PROBLEM TO SOLVE –
Everything in the records below is to be reproduced exactly, apart from the images.

EXERCISE INPUT –
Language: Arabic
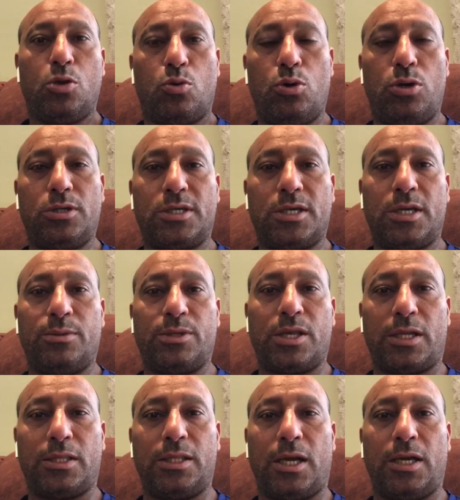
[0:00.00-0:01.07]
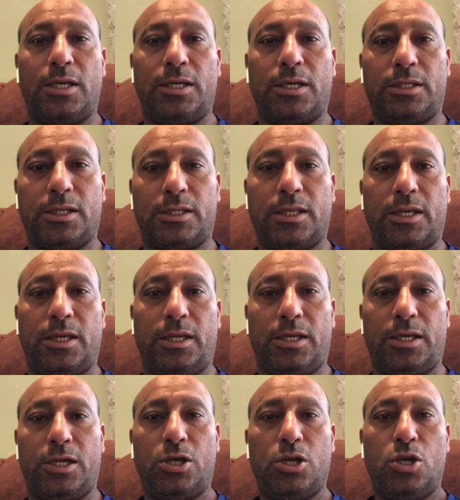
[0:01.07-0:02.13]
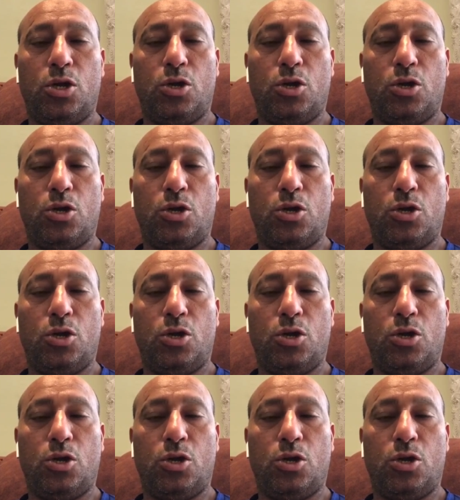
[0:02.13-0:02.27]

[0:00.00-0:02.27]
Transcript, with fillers: كل سنه بتعدي علينا ده تاريخ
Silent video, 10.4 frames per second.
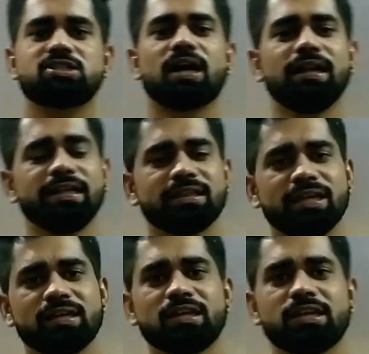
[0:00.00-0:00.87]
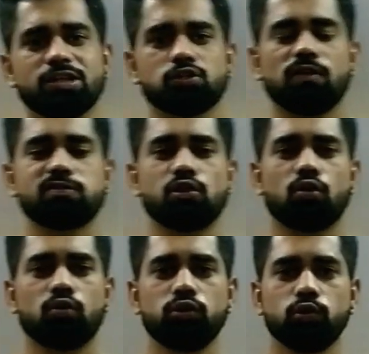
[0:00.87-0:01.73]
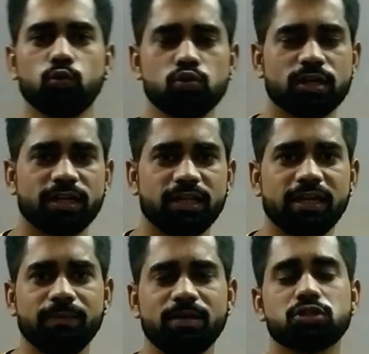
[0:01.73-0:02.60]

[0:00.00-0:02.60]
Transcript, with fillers: जान लेते हैं कि किड्सॉफ्स लॉ को यूज़ करने की हमें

TASK RESPONSE –
Language: Arabic
[0:00.00-0:01.07]
[0:01.07-0:02.13]
[0:02.13-0:02.27]

[0:00.00-0:02.27]
Transcript, with fillers: كل سنه بتعدي علينا ده تاريخ
Silent video, 10.4 frames per second.
[0:00.00-0:00.87]
[0:00.87-0:01.73]
[0:01.73-0:02.60]

[0:00.00-0:02.60]
Transcript, with fillers: जान लेते हैं कि किड्सॉफ्स लॉ को यूज़ करने की हमें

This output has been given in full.